Example input files can be found in the conf/example folder. All possible parameters in the input file are described in the quill.conf.example file.

Run

To run Quill, use the run.sh script from the root folder and pass the name of the input file as a parameter. For example,

./run.sh /home/user/my-problem

By default, run.sh relies on mpirun. Rewrite the script itself if different behavior is required.

The number of MPI threads is determined by the n_sr parameter in the input file and should never be explicitly set to a different value.

Note: In order to run Quill, a Python interpreter is required on all nodes; it is used to parse the input file.

Parallelization in Quill is optimized for processess with adjacent ranks being on the same node/socket, so mapping by socket is advised. Binding processes to cores is also advised to make sure the memory is always allocated. For OpenMPI, the corresponding configuration is mpirun --map-by socket --bind-to core. The configuration can be changed in the run.sh script.

Running with slurm

Slurm is a popular workload manager for clusters. See Slurm documentation for comprehensive details.

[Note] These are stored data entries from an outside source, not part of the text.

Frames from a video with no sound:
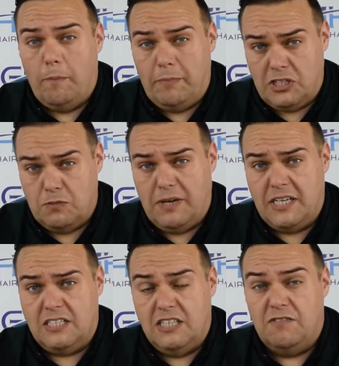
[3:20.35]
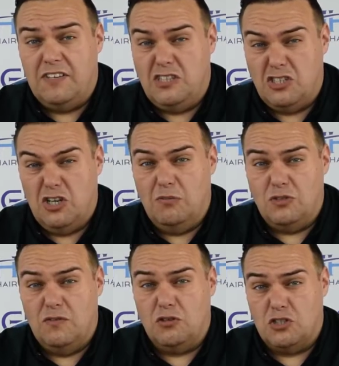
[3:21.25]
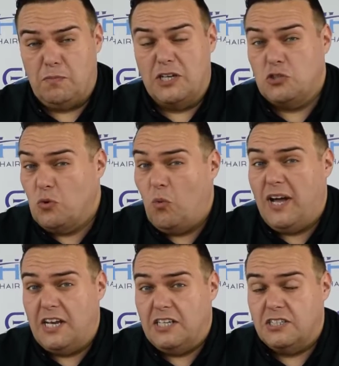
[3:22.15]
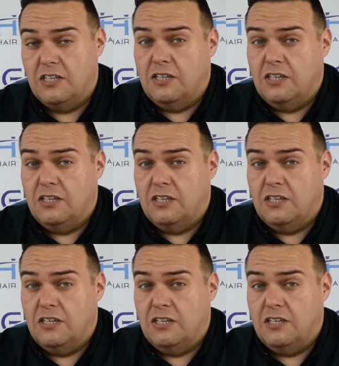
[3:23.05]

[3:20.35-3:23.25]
perspective in terms of your spatial awareness.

The most common way to schedule a Quill job is through sbatch. An example shell-script run_slurm_example.sh can be found in the root of the project. As run.sh, it accepts the path to an inpit file

sbatch -N 1 -n 32 run_slurm_example.sh /home/user/my-problem

The most commonnly used arguments taken by sbatch are:

  • -N, --nodes=: number of nodes (-N 2 for 2 nodes).
  • -n, --ntasks=: number of tasks (-n 32 for 32 tasks)
  • -o, --output=: file to redirect the process output to, e.g. slurm-%x.%j.out (refer to Slurm documentation for patterns)

Arguments can be explicitly passed to sbatch or written in the shell-script itself.

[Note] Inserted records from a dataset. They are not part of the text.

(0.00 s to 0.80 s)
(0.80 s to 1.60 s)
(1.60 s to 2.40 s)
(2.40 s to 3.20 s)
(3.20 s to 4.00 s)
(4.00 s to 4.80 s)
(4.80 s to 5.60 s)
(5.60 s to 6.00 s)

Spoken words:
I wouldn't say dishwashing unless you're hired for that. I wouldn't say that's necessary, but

One can also use salloc and run Quill using run.sh from the interactive Slurm session.

Note: the number of allocated slurm tasks (ntasks) does not affect the number of processees spawned by Quill (determined by the n_sr parameter, see above). You have to make sure they are the same value.

Running multiple jobs based on a template

Refer to the description in the run_slurm_example.py script for running several Slurm jobs based on a input template.